Enforcement of Schedule H laws in India is lax, compared to the more restrictive Schedule X, for which a mandatory documentation trail must be maintained.
- Pharmacists often flout rules, and drug controllers are unable to monitor them. Thus, the power to purchase antibiotics still remains in the hands of the consumer.
- It is up to consumers now to appreciate the threat of antibiotic resistance and exercise this power with care.
- These miracle drugs form the bedrock of modern medicine today, and are needed for everything from prophylaxis for a complicated hip surgery to treatment for an infected knee scrape.
- Losing these drugs would mean that even minor illnesses could become killers, and the cost of health care will soar.
It is important to understand that, although they are very useful drugs, antibiotics designed for bacterial infections are not useful for viral infections such as a cold, cough, or the flu.

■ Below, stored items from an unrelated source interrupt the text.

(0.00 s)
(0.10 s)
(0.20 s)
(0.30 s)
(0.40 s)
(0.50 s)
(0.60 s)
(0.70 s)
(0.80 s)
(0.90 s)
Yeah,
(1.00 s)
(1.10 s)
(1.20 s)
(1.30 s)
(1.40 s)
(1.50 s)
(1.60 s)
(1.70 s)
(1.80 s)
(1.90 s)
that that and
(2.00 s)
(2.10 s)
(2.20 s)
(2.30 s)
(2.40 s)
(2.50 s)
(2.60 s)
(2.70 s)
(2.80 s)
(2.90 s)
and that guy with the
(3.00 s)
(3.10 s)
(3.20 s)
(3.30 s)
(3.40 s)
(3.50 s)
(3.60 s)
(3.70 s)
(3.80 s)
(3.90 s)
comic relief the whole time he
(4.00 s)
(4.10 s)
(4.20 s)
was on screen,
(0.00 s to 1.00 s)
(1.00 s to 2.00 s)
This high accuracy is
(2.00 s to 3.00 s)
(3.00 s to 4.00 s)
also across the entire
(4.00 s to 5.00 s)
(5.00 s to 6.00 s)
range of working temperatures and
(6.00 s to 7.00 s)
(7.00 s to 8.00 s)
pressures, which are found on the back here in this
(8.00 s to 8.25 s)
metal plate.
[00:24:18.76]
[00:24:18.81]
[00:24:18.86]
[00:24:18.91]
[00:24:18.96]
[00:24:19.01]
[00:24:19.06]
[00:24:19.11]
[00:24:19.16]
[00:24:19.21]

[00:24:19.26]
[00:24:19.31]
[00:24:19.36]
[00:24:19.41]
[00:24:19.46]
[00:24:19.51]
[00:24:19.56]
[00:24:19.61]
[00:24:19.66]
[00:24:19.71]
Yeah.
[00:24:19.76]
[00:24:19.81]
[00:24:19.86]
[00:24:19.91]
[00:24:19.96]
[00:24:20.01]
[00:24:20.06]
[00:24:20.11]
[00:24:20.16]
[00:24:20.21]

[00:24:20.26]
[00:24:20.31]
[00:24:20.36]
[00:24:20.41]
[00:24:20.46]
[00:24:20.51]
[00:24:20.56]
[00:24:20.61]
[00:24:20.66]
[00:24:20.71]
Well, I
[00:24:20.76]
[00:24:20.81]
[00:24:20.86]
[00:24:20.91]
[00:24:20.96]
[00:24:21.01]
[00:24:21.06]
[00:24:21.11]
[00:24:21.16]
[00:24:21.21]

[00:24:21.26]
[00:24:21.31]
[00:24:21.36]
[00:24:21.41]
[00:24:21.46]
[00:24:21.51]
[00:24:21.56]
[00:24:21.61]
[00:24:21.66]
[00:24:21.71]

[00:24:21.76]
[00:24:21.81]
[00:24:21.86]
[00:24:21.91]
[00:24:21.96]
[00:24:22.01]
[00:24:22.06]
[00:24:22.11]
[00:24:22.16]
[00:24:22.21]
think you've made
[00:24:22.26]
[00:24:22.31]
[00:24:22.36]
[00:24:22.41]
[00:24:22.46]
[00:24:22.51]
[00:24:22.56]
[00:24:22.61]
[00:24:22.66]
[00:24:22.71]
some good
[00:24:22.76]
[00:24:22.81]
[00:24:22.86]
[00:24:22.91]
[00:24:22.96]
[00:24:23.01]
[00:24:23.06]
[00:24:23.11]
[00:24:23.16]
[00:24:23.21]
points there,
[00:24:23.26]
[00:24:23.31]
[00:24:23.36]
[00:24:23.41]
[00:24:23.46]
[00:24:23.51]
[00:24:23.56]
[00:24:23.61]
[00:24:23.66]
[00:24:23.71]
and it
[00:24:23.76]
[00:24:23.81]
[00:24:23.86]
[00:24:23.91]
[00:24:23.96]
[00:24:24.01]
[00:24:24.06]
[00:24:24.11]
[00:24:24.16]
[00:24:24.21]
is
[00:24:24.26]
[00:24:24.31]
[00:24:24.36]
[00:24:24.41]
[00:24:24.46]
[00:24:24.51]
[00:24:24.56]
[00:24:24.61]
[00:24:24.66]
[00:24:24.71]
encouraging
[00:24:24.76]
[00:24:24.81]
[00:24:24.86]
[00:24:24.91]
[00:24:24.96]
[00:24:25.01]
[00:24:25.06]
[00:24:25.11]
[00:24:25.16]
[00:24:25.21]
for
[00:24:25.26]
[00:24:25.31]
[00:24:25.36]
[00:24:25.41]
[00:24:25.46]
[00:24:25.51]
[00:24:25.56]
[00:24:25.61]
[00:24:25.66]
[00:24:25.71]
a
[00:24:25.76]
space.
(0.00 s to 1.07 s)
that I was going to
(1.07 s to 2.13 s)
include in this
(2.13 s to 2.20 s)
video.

- Before taking any antibiotic ask the physician if it is required and beneficial.
- Always take antibiotics as prescribed by the physician.
- Take antibiotics to treat only bacterial infections.
- Do not take antibiotics in viral infections such as cold, cough, or flu
- Do not repeat the same antibiotic for the next time you get sick.
- Do not stop antibiotic before complete prescribed course of treatment.
- Do not skip doses.
- Do not copy the antibiotic with the same diseases which is prescribed for someone else.
Consumers need to remember that not all illnesses need antibiotics and the decision on when to take them and for how long are best left to a doctor.
Multi-resistance in some tertiary-care hospitals to bugs like Staphylococcus aureus has grown to dangerous levels. But the experience of countries like Australia shows that cutting down on antibiotics can reverse such trends. The National Action Plan on Antimicrobial Resistance aims to repeat such successes in India.
Meanwhile, awareness must be built among consumers so that they see the coming crisis and take up the baton.